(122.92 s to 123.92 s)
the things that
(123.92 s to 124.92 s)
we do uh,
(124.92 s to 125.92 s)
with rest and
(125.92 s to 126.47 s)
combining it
* * *
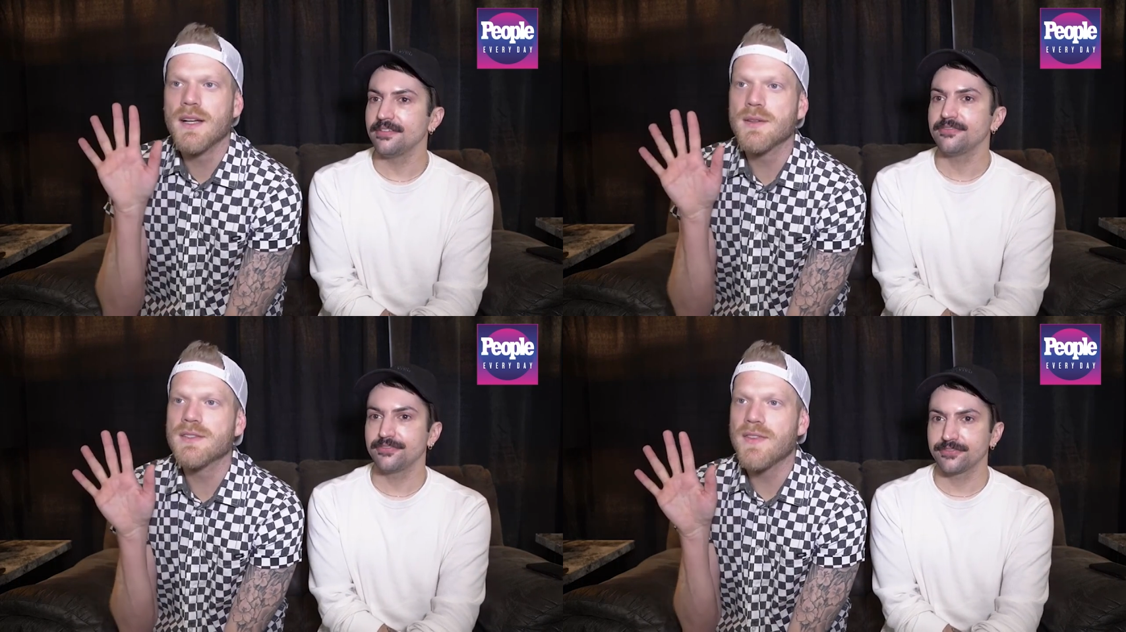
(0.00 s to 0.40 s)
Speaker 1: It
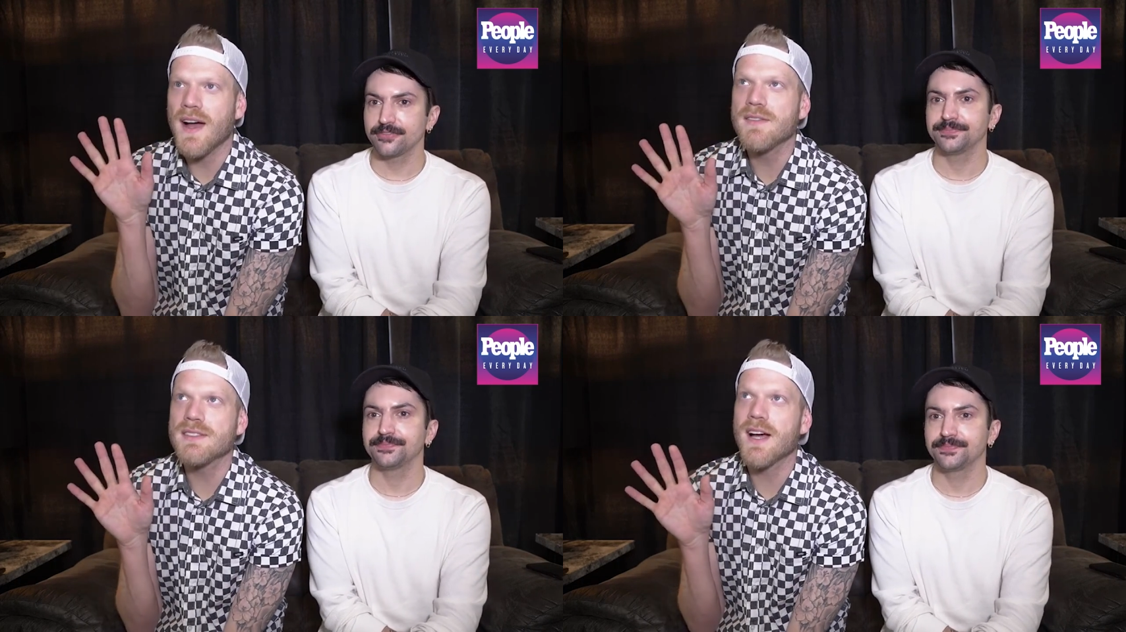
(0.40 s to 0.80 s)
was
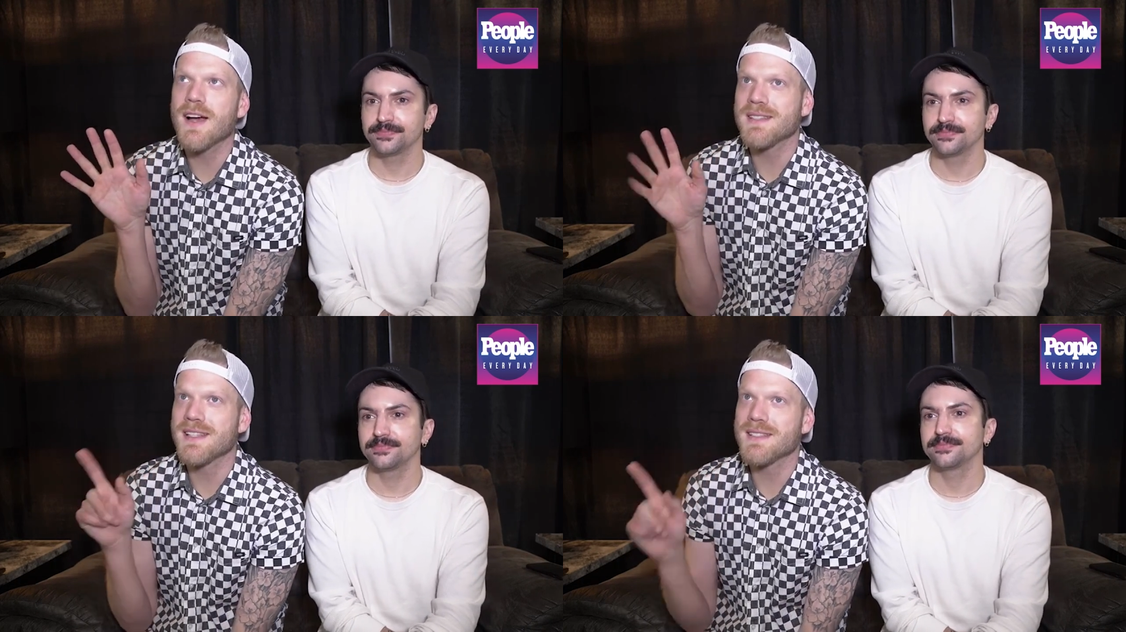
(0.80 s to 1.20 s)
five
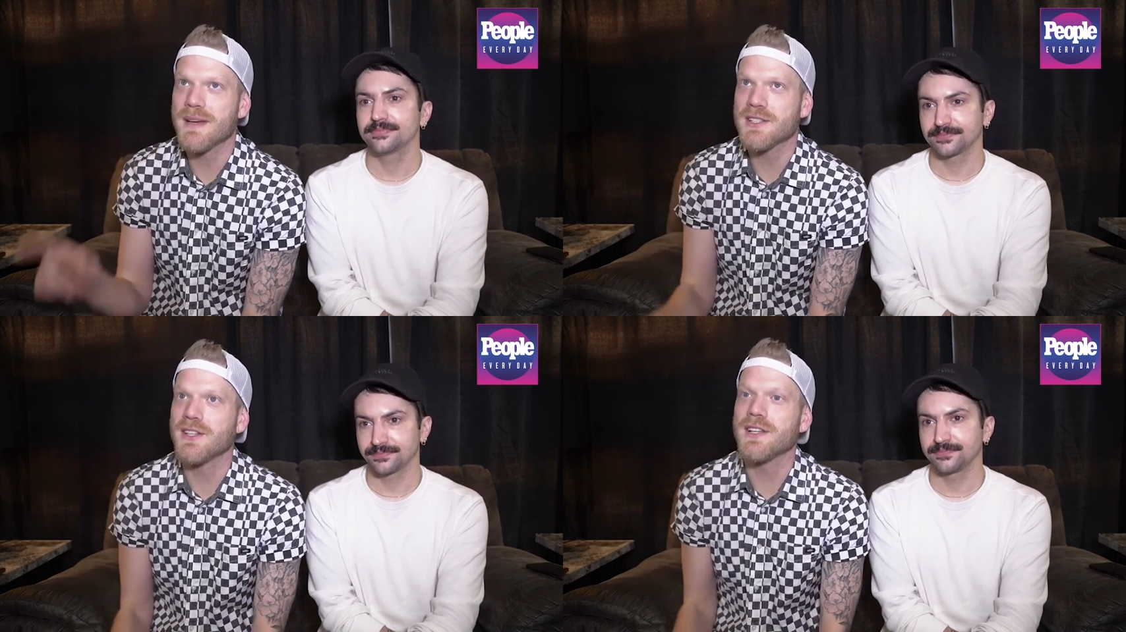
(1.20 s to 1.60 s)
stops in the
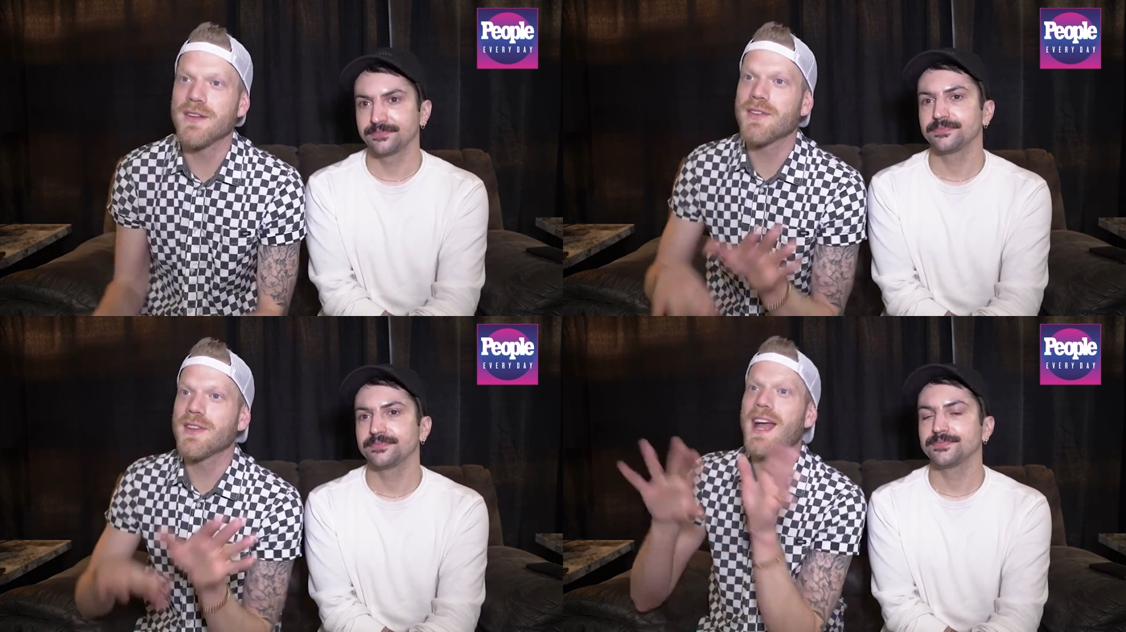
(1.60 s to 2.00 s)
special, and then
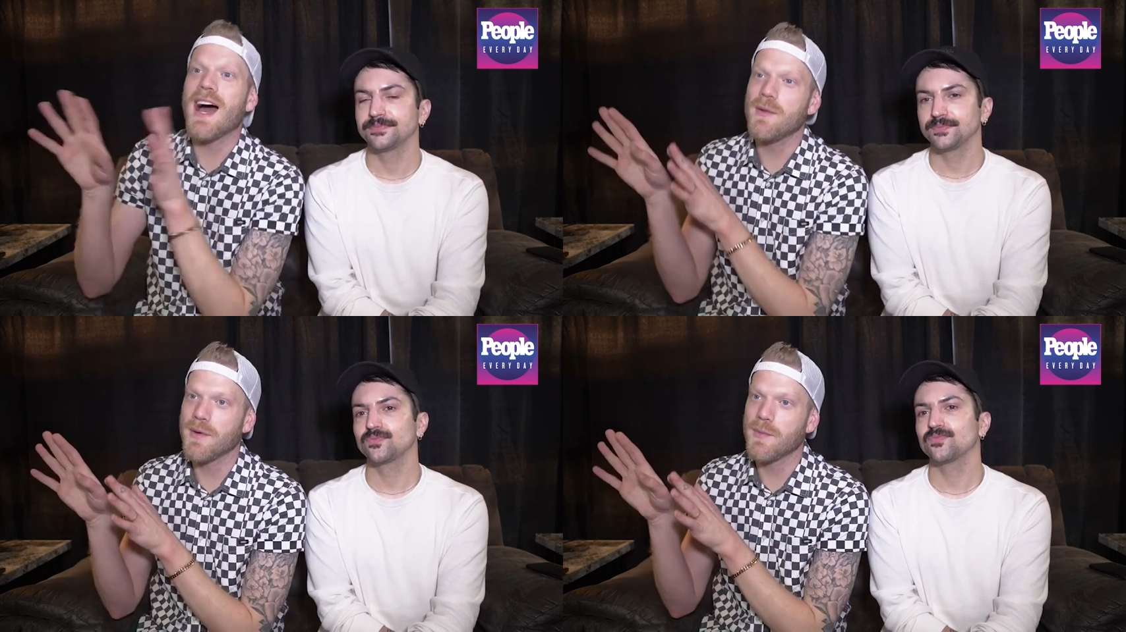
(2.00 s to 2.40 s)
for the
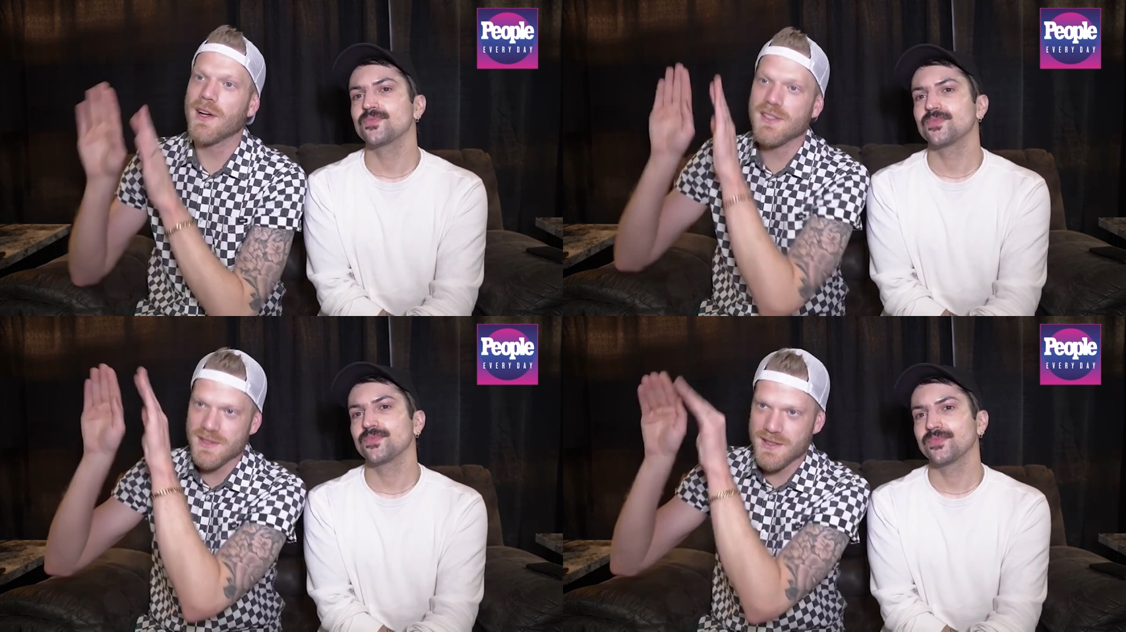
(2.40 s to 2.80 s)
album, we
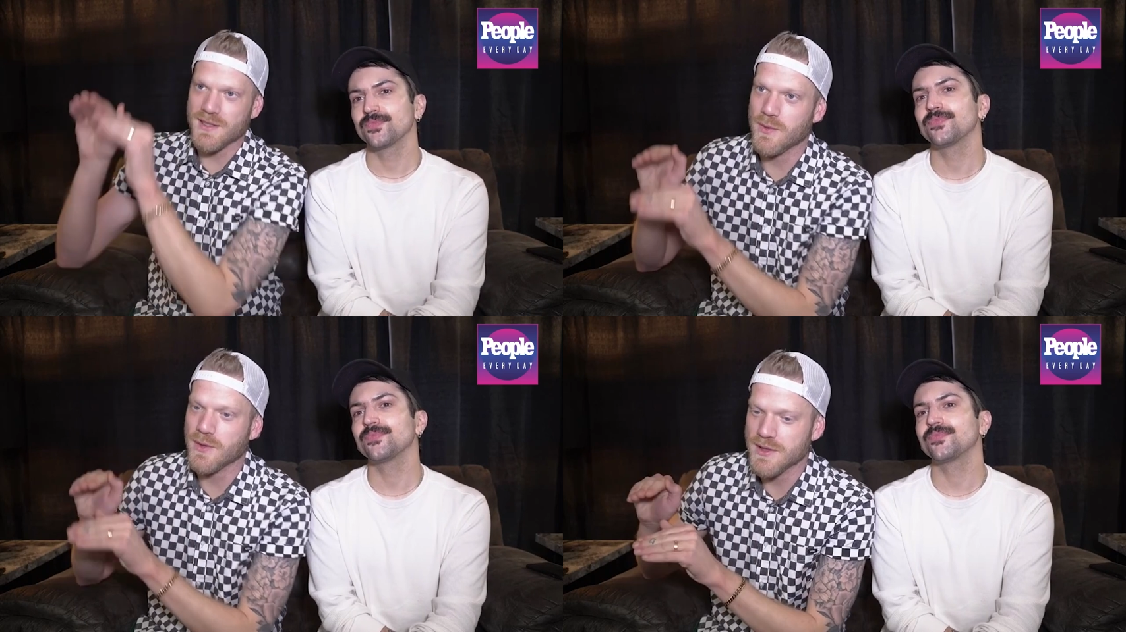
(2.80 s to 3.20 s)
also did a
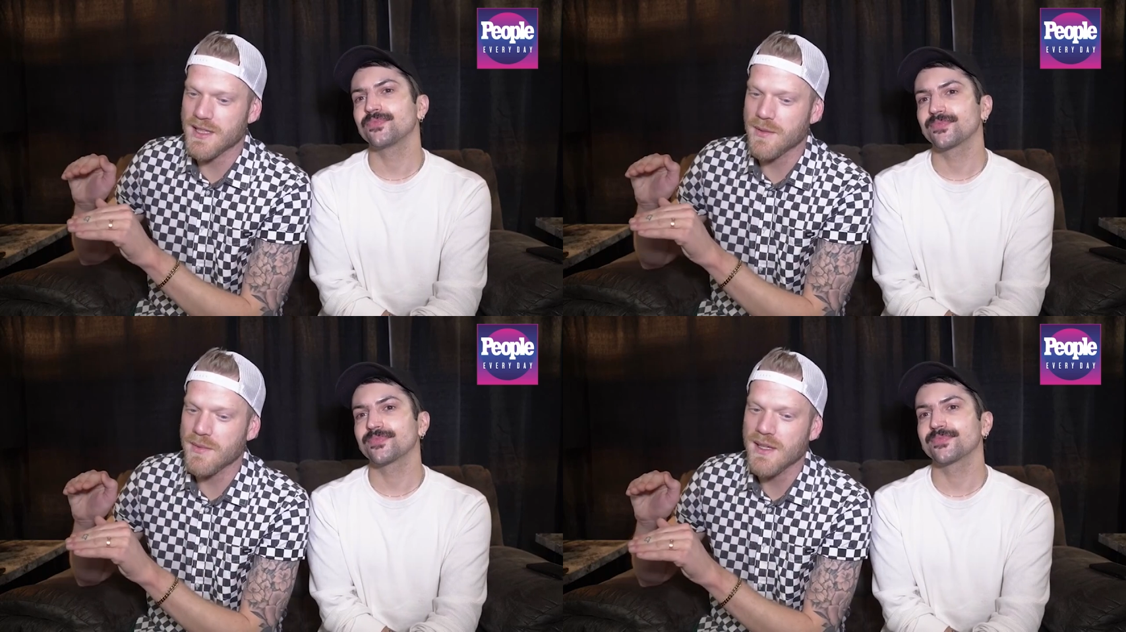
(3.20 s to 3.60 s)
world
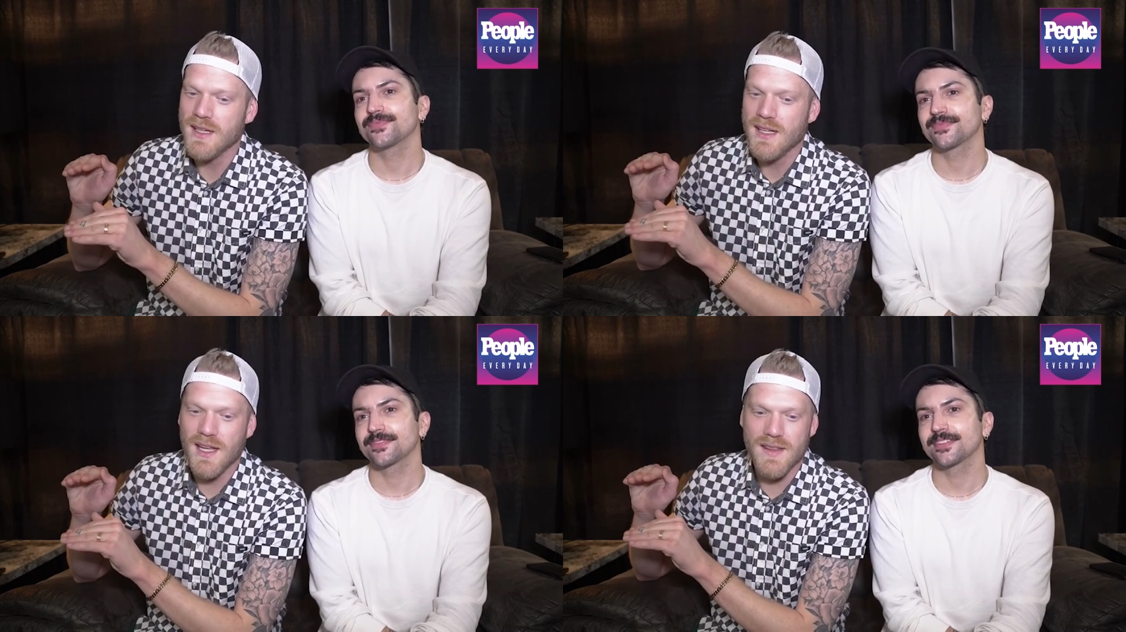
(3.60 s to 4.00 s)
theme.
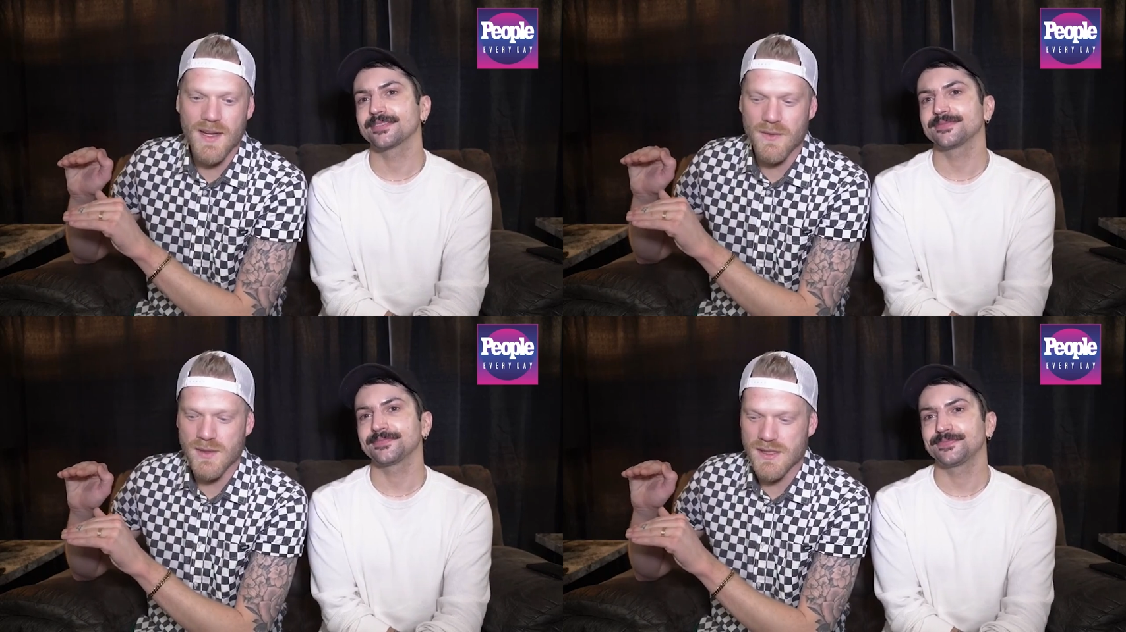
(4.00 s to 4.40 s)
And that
==
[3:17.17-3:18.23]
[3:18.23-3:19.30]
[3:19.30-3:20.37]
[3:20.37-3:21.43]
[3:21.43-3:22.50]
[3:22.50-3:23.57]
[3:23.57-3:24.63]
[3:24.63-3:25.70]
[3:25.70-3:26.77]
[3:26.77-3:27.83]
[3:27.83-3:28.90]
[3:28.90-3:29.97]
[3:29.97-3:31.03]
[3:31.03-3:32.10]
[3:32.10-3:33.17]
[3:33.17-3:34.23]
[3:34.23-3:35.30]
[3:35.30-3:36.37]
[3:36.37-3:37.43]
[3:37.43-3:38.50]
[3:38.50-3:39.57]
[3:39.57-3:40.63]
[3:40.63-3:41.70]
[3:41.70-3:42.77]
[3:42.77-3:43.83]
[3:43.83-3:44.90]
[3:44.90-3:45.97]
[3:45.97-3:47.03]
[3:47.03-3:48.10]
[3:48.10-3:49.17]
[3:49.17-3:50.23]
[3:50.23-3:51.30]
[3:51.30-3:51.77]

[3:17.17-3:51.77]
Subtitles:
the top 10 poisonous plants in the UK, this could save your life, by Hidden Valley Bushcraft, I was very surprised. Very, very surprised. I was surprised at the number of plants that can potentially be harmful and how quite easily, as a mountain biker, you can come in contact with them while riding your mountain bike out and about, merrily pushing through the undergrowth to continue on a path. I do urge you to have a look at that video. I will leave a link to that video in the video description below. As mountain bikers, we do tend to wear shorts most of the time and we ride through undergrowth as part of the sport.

→ WHAT YOU SHOULD DO
Using the records above, write out exactly the lines between the one holding "[3:25.70-3:26.77]" and the one holding "[3:17.17-3:51.77]", inclusive; leave everything else out.

→ ANSWER TO THIS EXERCISE
[3:25.70-3:26.77]
[3:26.77-3:27.83]
[3:27.83-3:28.90]
[3:28.90-3:29.97]
[3:29.97-3:31.03]
[3:31.03-3:32.10]
[3:32.10-3:33.17]
[3:33.17-3:34.23]
[3:34.23-3:35.30]
[3:35.30-3:36.37]
[3:36.37-3:37.43]
[3:37.43-3:38.50]
[3:38.50-3:39.57]
[3:39.57-3:40.63]
[3:40.63-3:41.70]
[3:41.70-3:42.77]
[3:42.77-3:43.83]
[3:43.83-3:44.90]
[3:44.90-3:45.97]
[3:45.97-3:47.03]
[3:47.03-3:48.10]
[3:48.10-3:49.17]
[3:49.17-3:50.23]
[3:50.23-3:51.30]
[3:51.30-3:51.77]

[3:17.17-3:51.77]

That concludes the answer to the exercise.